Niente di più sbagliato (purtroppo). Per due fondamentali motivi. Il primo è che Berlusconi è politicamente finito già dal 2011 – dall’estate, se Alfano e Maroni avessero approfittato della sua debolezza e di quella di Bossi di allora per “pensionare” i due “vecchietti”, e poi dall’autunno quando lo spread lo costrinse a lasciare il passo a Monti – senza che nessuno sia stato capace di archiviarlo in via definitiva. L’esito infausto di una demenziale campagna elettorale, la mancata comprensione di essere minoritaria nel paese – l’Italia ha una cultura politica di sinistra, ma una forte maggioranza di elettori a destra – la subalternità al pensiero giustizialista che vuole eliminare il nemico politico per via giudiziaria, sono tutte ragioni che spiegano perché la sinistra continua a non essere capace di chiudere e superare la stagione berlusconiana. Il secondo motivo è che per superare il berlusconismo la sinistra dovrebbe accettare di superare anche se stessa per come è stata in questi due decenni, visto che il suo ruolo è stato consustanziale a quello di Berlusconi. Il bipolarismo malato della Seconda Repubblica è frutto di tutti, non di uno solo, e gli errori dell’un polo sono stati speculari a quelli dell’altro.

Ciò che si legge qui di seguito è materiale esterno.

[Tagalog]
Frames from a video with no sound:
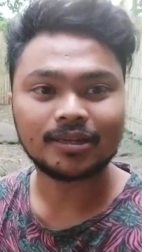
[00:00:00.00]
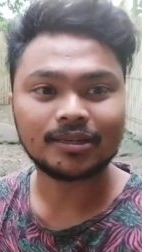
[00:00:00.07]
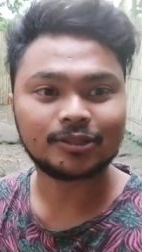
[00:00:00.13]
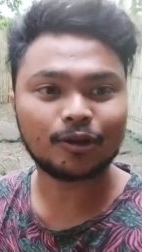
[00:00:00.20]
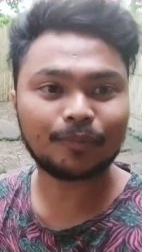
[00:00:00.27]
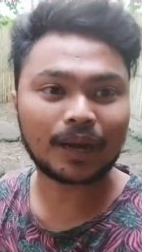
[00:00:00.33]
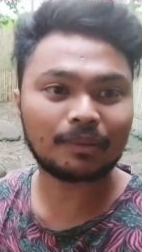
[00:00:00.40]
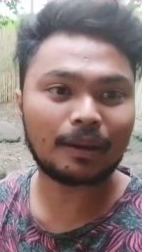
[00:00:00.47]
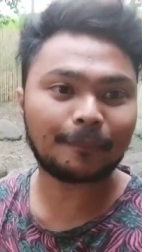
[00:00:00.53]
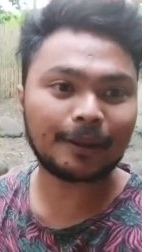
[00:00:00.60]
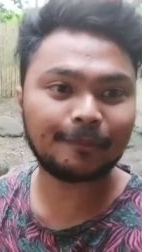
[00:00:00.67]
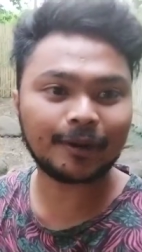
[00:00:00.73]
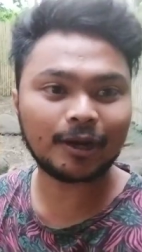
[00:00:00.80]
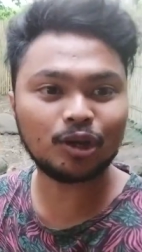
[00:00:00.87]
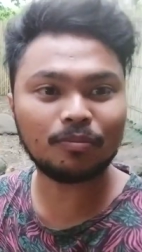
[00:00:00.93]
So para
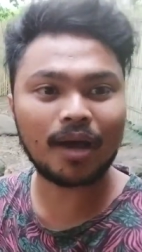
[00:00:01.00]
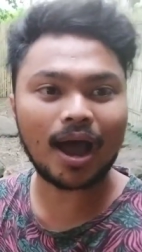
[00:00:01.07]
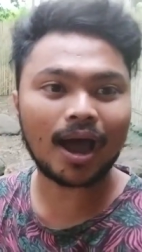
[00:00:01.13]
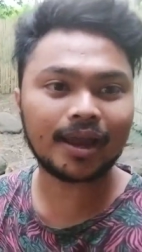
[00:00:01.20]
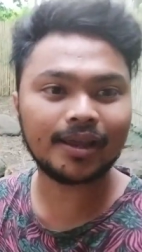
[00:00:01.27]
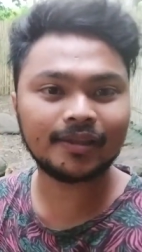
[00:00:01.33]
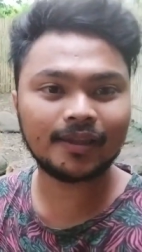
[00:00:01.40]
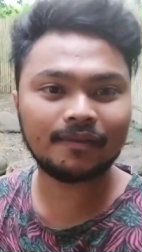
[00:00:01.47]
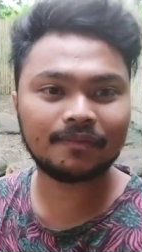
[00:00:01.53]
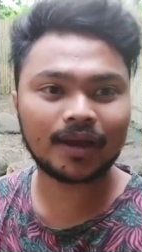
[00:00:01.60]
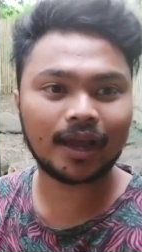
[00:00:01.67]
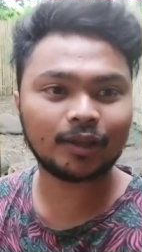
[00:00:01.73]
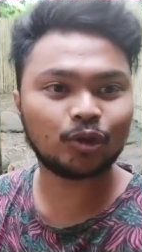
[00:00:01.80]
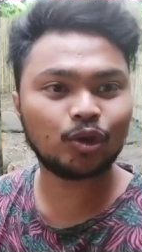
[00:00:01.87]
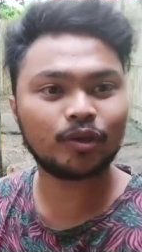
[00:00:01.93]
ma-prepare nyo mga kanitib,
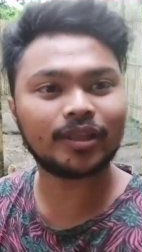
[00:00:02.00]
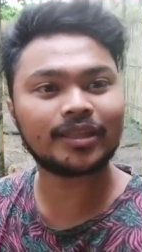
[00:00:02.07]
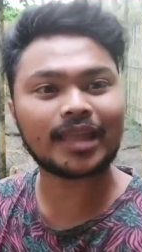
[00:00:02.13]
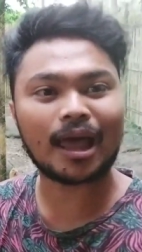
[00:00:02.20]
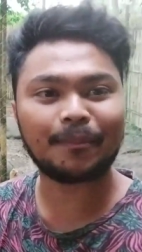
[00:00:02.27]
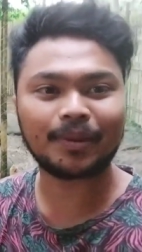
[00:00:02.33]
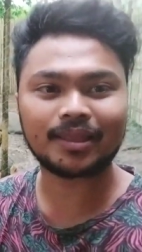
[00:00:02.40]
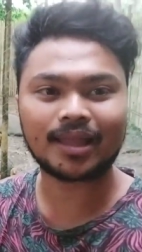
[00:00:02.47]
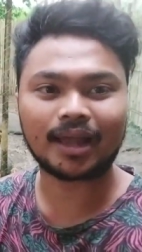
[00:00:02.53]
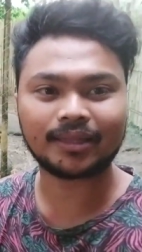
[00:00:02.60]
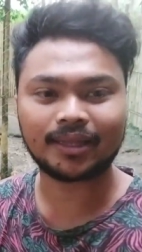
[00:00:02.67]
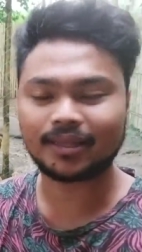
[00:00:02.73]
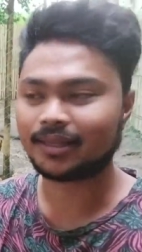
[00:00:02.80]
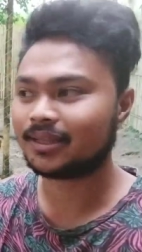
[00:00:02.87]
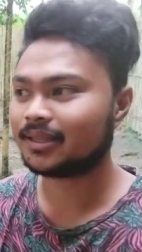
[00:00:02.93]
uh, ah, ito yung the topic
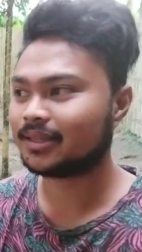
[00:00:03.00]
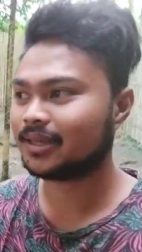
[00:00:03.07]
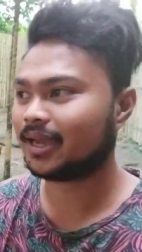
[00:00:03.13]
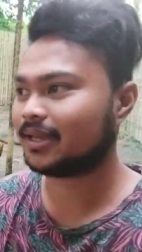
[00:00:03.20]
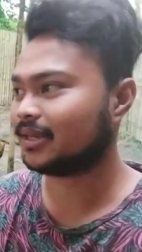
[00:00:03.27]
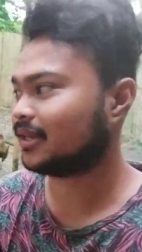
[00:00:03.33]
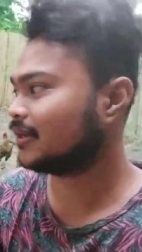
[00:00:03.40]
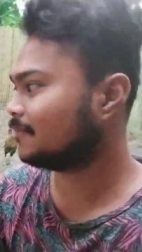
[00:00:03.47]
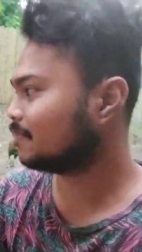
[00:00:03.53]
natin. Yan.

Tutto questo per dire che la politica italiana, a cominciare dal governo, rischia di rimanere impantanata non meno di prima dello show-down della fiducia nelle more di “larghe intese” che non riescono ad essere “grande coalizione”. Letta ha detto che ora si può distinguere tra maggioranza numerica e maggioranza politica. Sarebbe molto opportuno che fosse così, ma potrà davvero esserlo solo e soltanto quando anche nel Pd si formalizzeranno le consimili distinzioni. Per questo, il governo – oltre ad un nuovo coraggio nel programma economico, che certo non  coincide con vendere un po’ di patrimonio per coprire l’eccesso di deficit – deve mostrare gli attributi sul fronte della giustizia, della legge elettorale e delle riforme istituzionali. Non mediando perché tutti ci stiano, ma scegliendo in modo che quella auspicata “maggioranza politica” si formi.

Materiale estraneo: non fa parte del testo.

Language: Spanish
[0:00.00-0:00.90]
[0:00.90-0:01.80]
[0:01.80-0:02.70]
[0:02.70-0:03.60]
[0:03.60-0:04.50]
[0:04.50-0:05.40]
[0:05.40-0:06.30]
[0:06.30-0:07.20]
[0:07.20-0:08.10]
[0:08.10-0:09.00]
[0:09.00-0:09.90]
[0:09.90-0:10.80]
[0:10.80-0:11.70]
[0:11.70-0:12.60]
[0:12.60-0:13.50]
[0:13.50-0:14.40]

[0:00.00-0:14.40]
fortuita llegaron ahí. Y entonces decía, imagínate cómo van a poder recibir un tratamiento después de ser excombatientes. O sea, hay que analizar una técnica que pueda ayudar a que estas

Prendiamo la giustizia ora che, dopo l’errore commesso da Enrico Letta di aver lodato lo stato di salute del diritto in Italia, il tema è tornato praticabile grazie al Capo dello Stato che lo ha preso dal lato dell’affollamento delle carceri e della necessità – sottolineata persino da un Papa e bollata da sentenze europee – di un loro ritorno a condizioni di normalità e umanità. Il che significa, nel breve, un loro significativo svuotamento, nella speranza che questo serva ad ammodernarle e renderle civili e dignitose, visto che nel migliore dei casi sono antiquate e inefficienti. Ecco, il governo deve affrontare la questione, ma evitando gli sbagli commessi nel passato, quando si sono separati i provvedimenti di clemenza da una riforma complessiva della giustizia, senza capire che solo una riforma vera può ridurre in modo strutturale il numero dei carcerati. Perché se è vero, come purtroppo è vero, che quasi la metà dell’attuale popolazione carceraria – per la precisione il 41,2% – è in attesa di giudizio, è facile capire che è solo cancellando questa mostruosità della reclusione preventiva che si può combattere in modo serio e duraturo all’affollamento.

Certo, molto aiuterebbe se in seno alla magistratura emergesse quella corrente di pensiero – finora rimasta underground, ma molto più diffusa di quanto non si creda – che considera un errore, per la categoria e per la giustizia, il prevalere di quell’anima movimentista e giacobina che ha voluto ingaggiare una battaglia contro il potere legislativo e contro l’esecutivo, teorizzando il principio della giurisprudenza evolutiva con funzione latamente legislativa.

Ma nell’attesa, il governo non rimanga con le mani in mano. Rompere con l’ala politica giustizialista è l’unico modo per mettere definitivamente in archivio Berlusconi e il berlusconismo.